··· Entries supplied ···
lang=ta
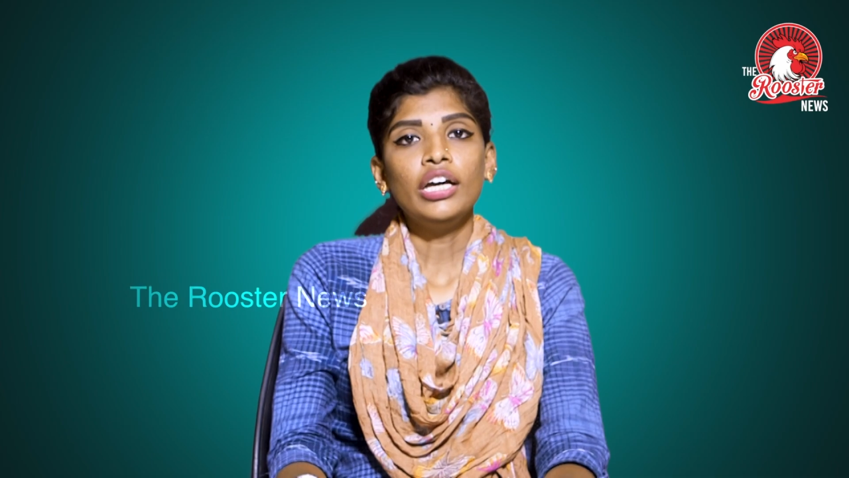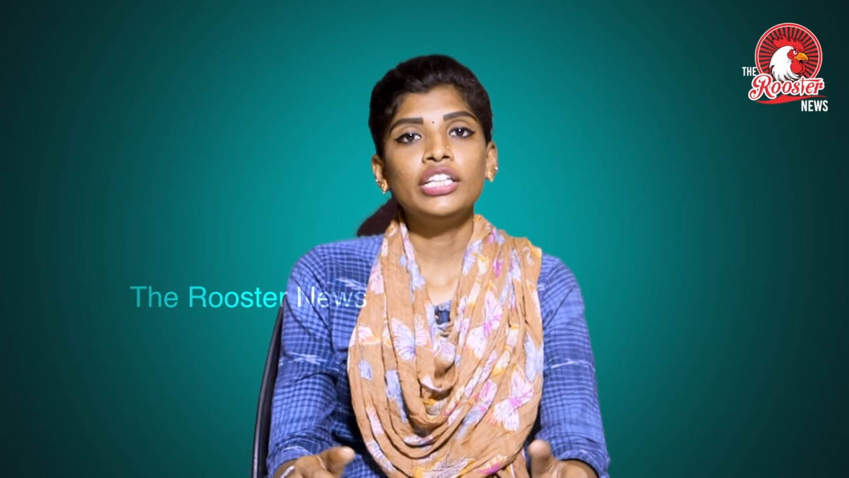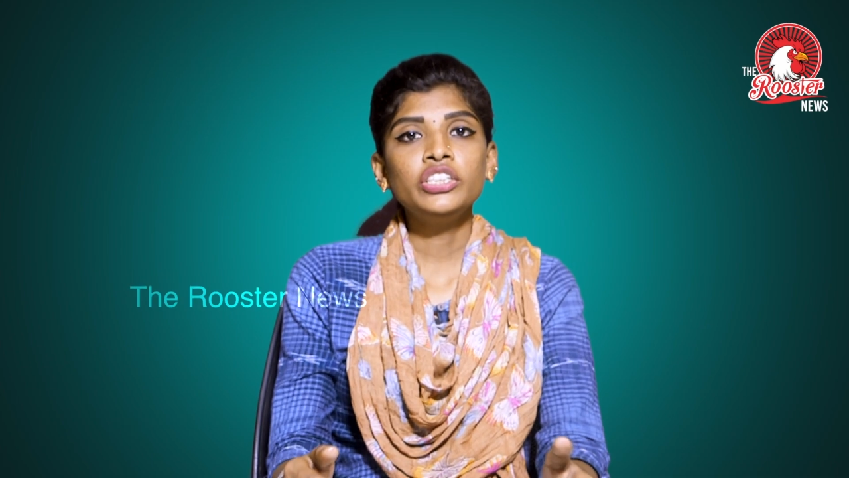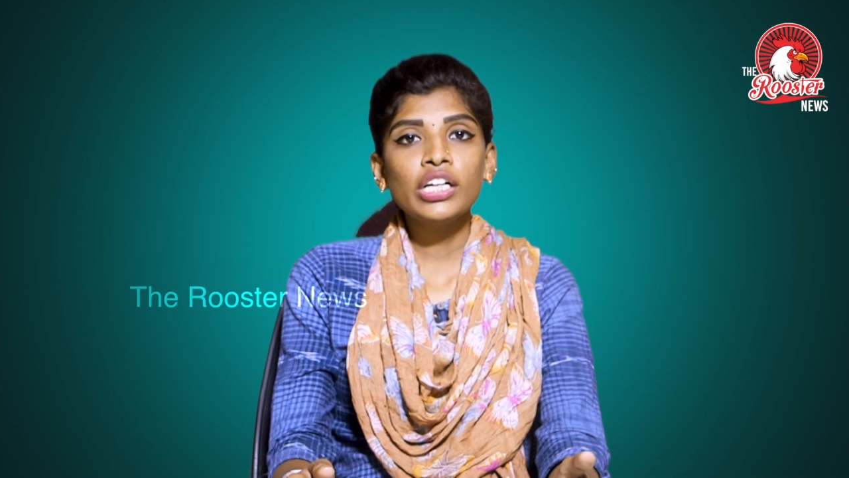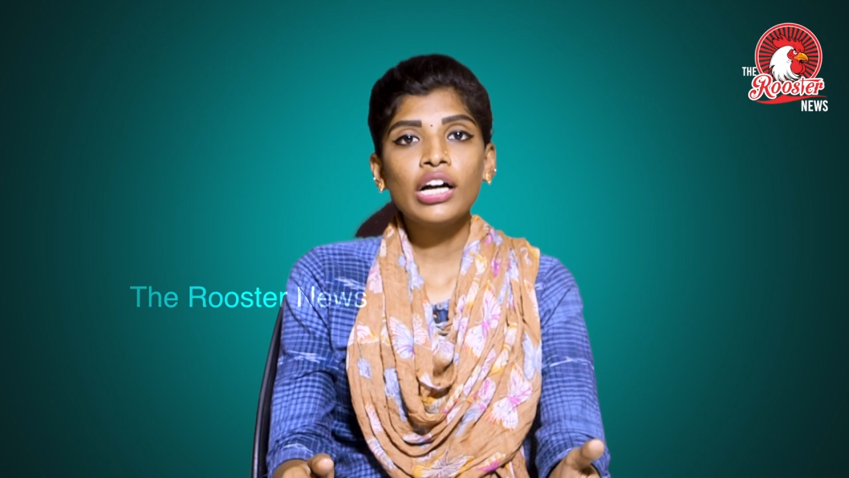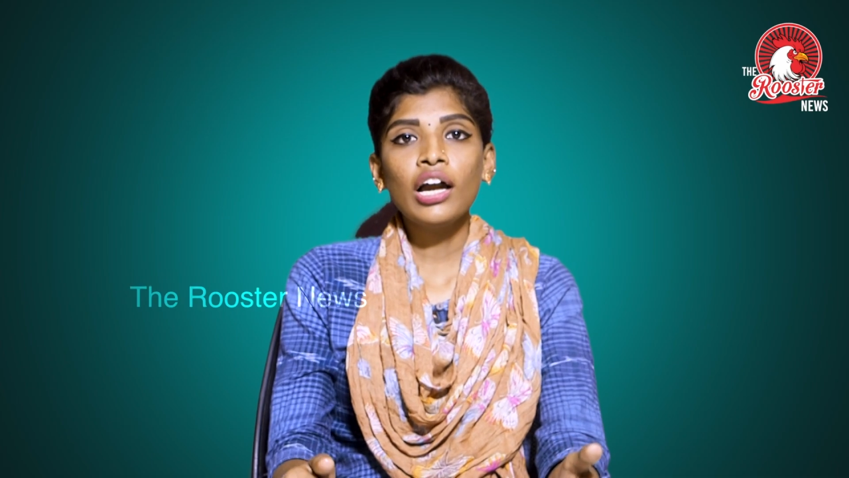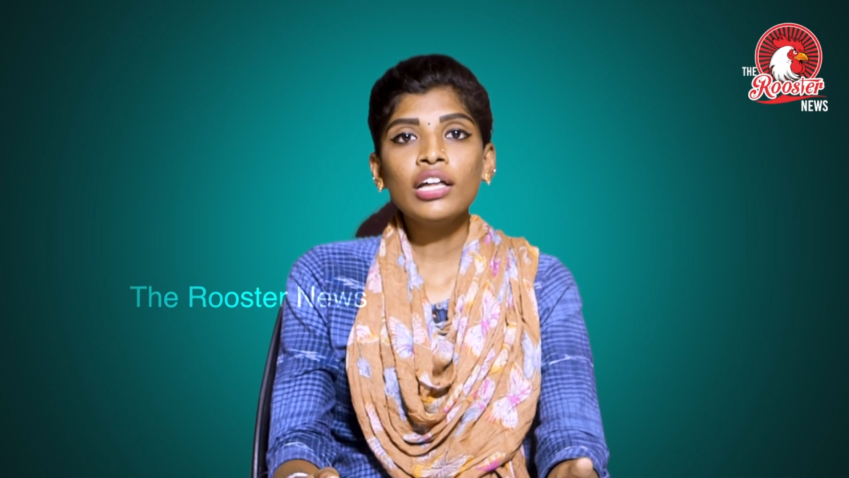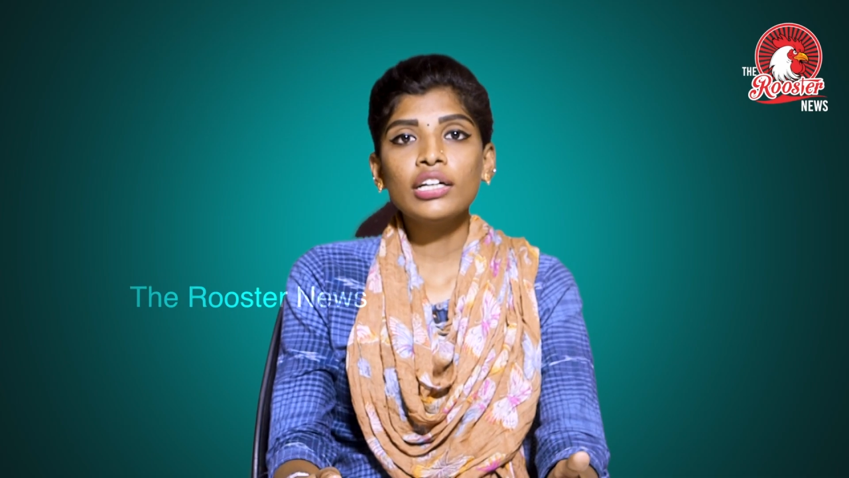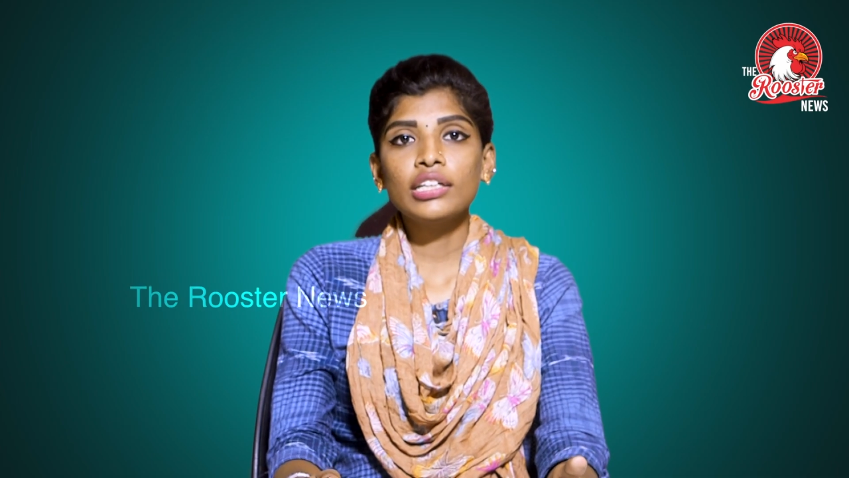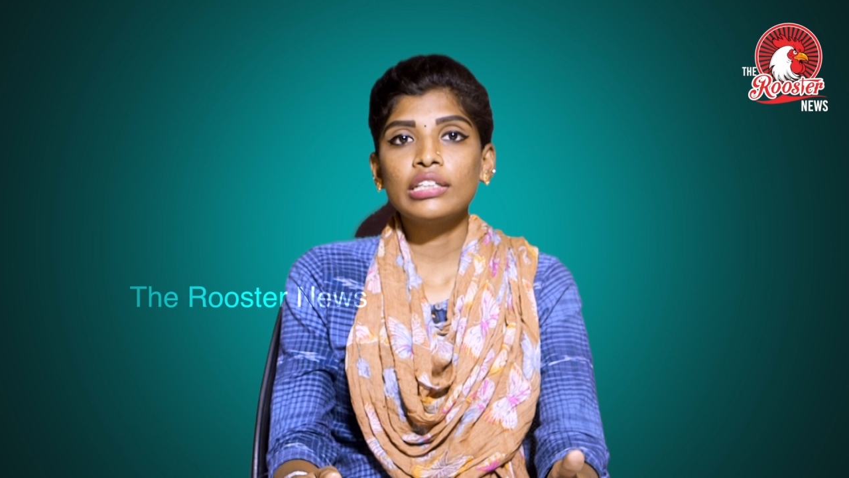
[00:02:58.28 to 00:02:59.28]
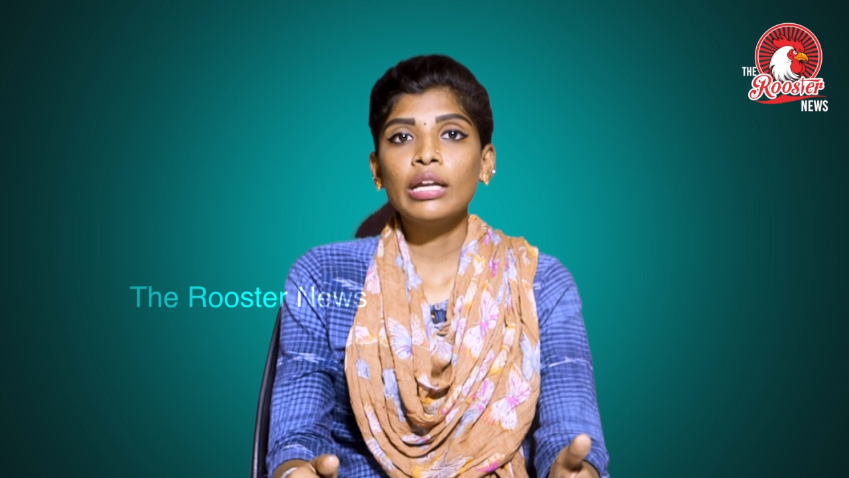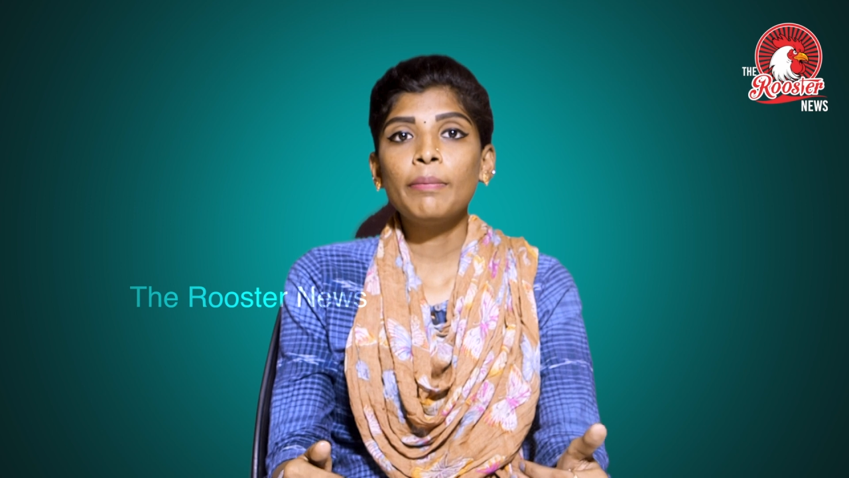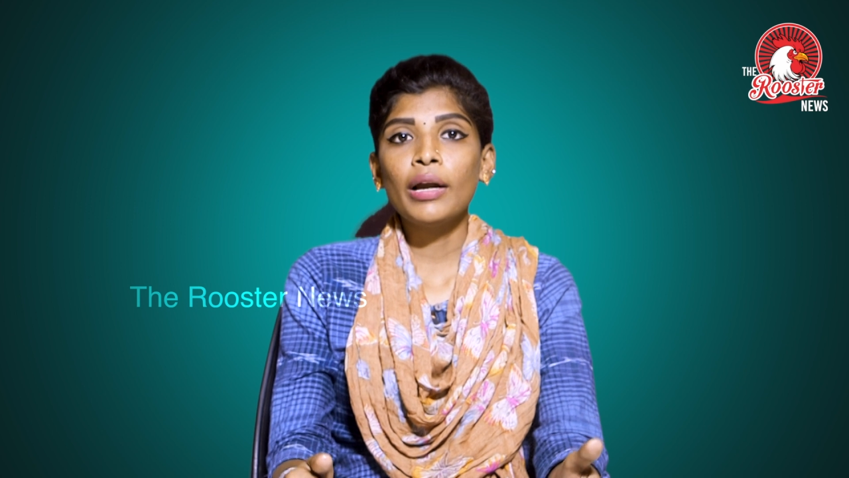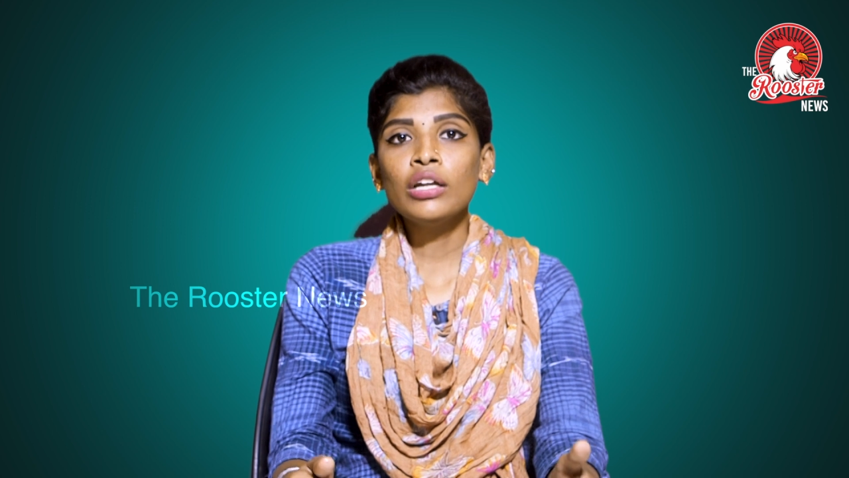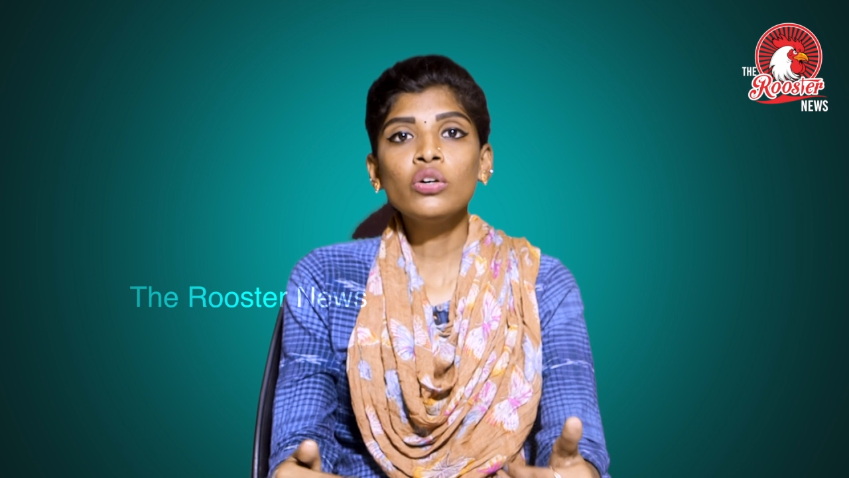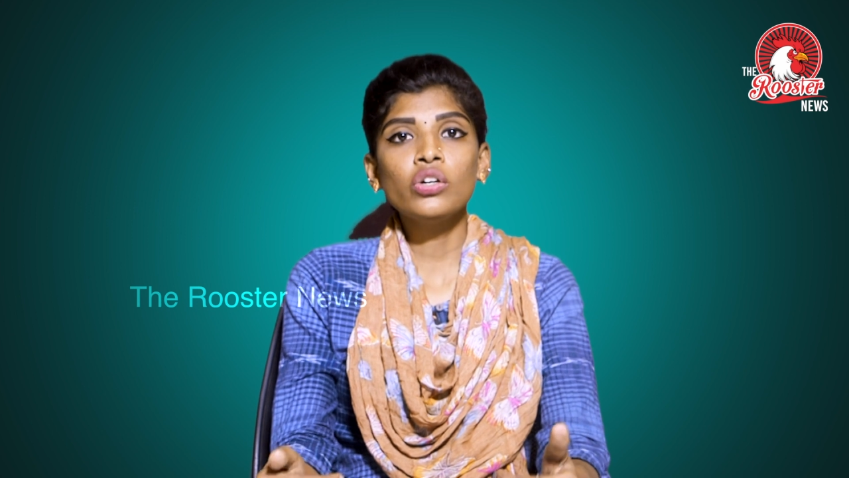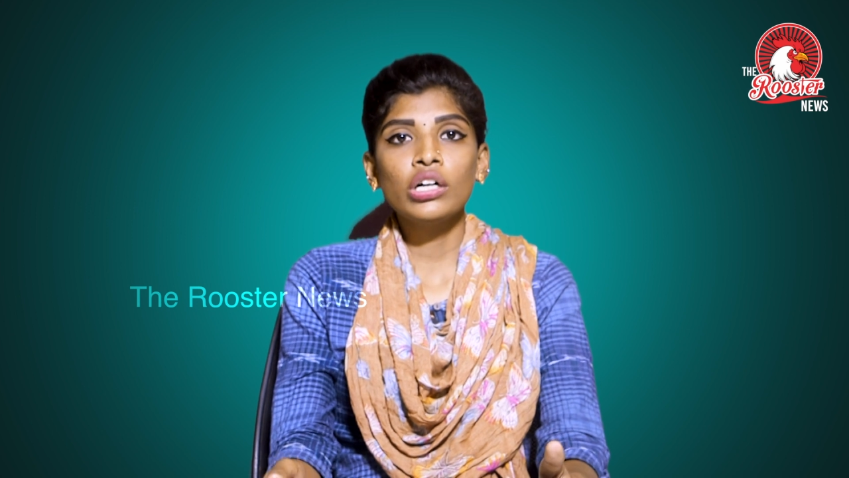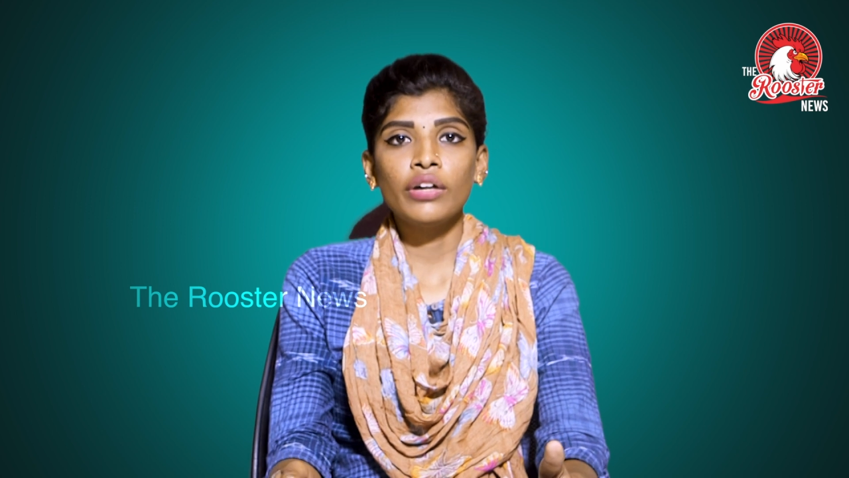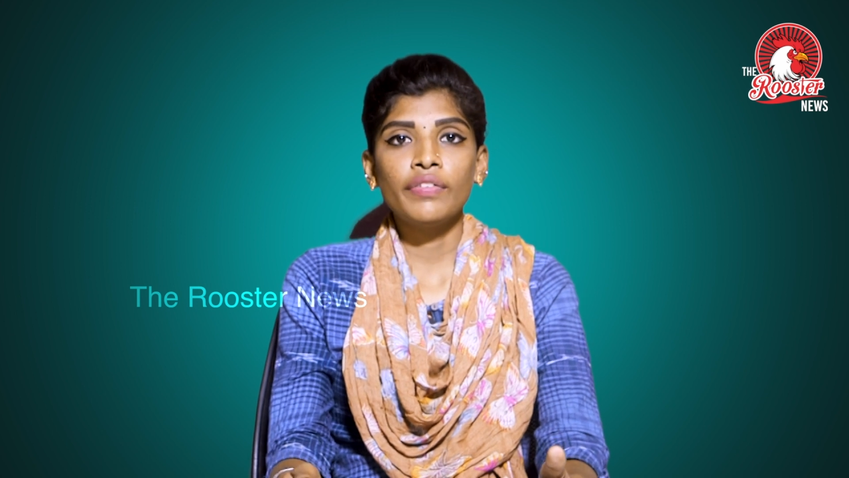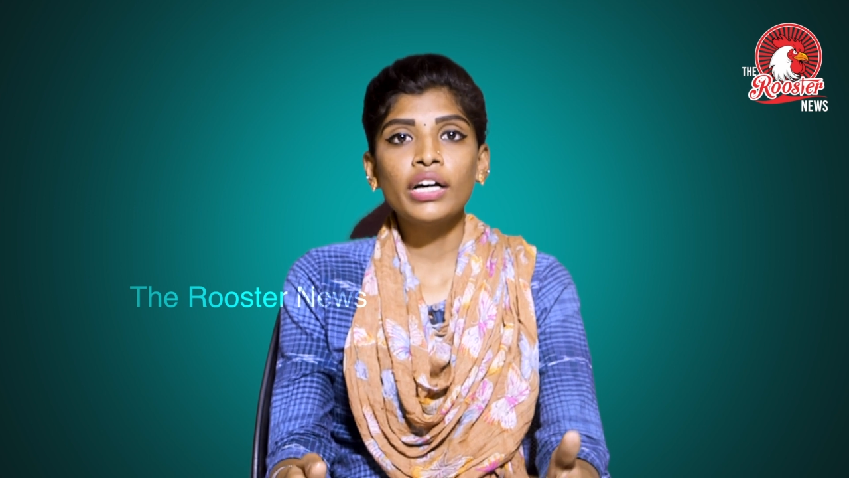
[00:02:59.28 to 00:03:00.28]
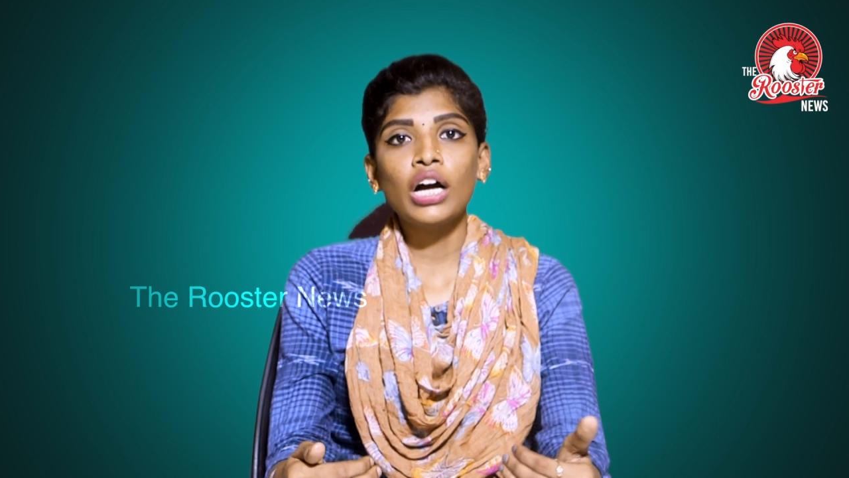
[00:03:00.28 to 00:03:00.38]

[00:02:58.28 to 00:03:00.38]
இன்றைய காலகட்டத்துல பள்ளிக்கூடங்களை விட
···
Task item -
Please repeat the listing precisely, excluding the pictures it contains.

Solution below -
lang=ta
[00:02:58.28 to 00:02:59.28]
[00:02:59.28 to 00:03:00.28]
[00:03:00.28 to 00:03:00.38]

[00:02:58.28 to 00:03:00.38]
இன்றைய காலகட்டத்துல பள்ளிக்கூடங்களை விட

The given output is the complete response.